Land rezoning to spur fight for storage space
Source:cargonewsasia 2013-12-4 9:53:00
A land rezoning exercise at the Kwai Chung Container Terminal is likely to spark competition for valuable sites among stakeholders and threatens to wipe out the losers.
As Shenzhen steps up its efforts to supplant Hong Kong as the region's transhipment hub, the five local port operators -including Hutchison Whampoa's Hongkong International Terminals and Wharf's Modern Terminals-have also stepped up their lobbying for more back-up land at Tsing Yi in order to become more efficient, reported the South China Morning Post.

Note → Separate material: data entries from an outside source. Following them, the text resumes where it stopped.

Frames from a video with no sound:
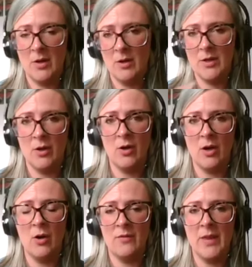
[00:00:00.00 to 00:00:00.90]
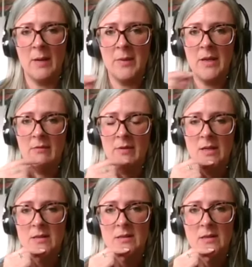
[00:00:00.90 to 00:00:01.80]
you know, over that
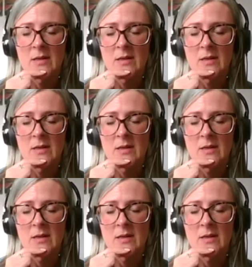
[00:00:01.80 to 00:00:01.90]
period.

While more than 100,000 hectares of scattered land parcels around the port open for bidding periodically, port operators said the leasing periods of the sites-some as short as three years- had made it impossible for them to spend the millions of dollars of needed to turn them into proper storage areas.
"The surfacing works for an area of between eight and 10 hectares would cost US$12.9 million. How is such an investment justified if we can only use the site for three years?" said Gerry Yim, the managing director of HIT.

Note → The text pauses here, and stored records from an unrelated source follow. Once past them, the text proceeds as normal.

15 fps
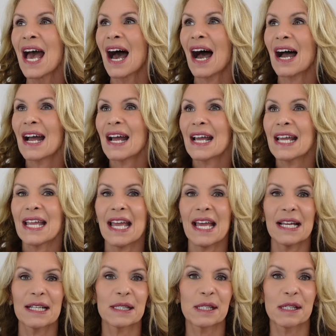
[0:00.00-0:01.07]
I
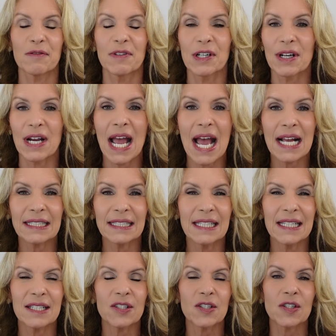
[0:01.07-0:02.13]
had severe
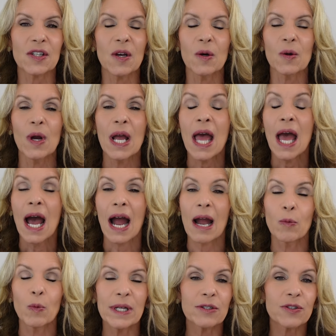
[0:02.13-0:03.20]
acne, so
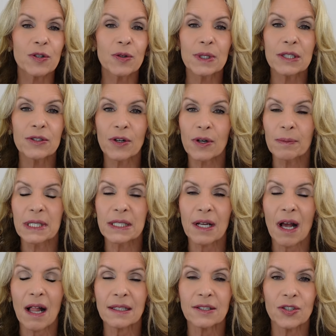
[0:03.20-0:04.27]
I went to a
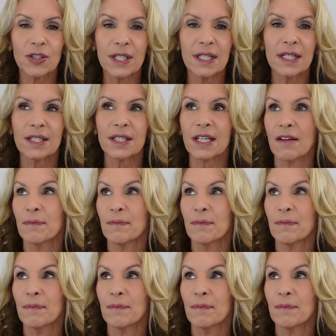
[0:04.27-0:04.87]
dermatologist.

The Hong Kong Container Terminal Operators' Association, which acts on behalf of the operators, has demanded the government extend the tenancy period of those plots to 10 years.
But Mark Chan Wai-chung, who represents small operators of container depots that store empty or loaded boxes at a cheaper rate than the port, said that could jeopardise their livelihood.
"We can't compete with these big players. We could be driven out of business if we can't find land to stack containers for our clients," he said.
Many such depots are located in places with cheaper rents like Lau Fau Shan and Hung Shui Kiu, but a government plan to develop Hung Shui Kiu means up to 140 hectares of storage area will be lost. Chan said the government had so far pledged to provide only 60 hectares in return.
"We may have to come back to Kwai Chung if there is not enough land out there, but what can we do if even the cheaper sites there are gone by then," he said.
Small operators can survive on shorter leases because the preparation cost of their depot sites is at least 30 percent lower than that of port operators due to the different standards required.
The Transport and Housing Bureau said it was still studying the association's proposal, with one official saying it would take some time to balance the interests of all the stakeholders involved, including truck drivers who now park their vehicles on such sites.
Alan Lee, the chairman of the association, said additional backup land and quays were essential to shorten the queuing time for vessels.
Lee said some barges had to wait for two days before the port had space to clear them, and that put Hong Kong at great disadvantage to Shenzhen, whose ports had ample space.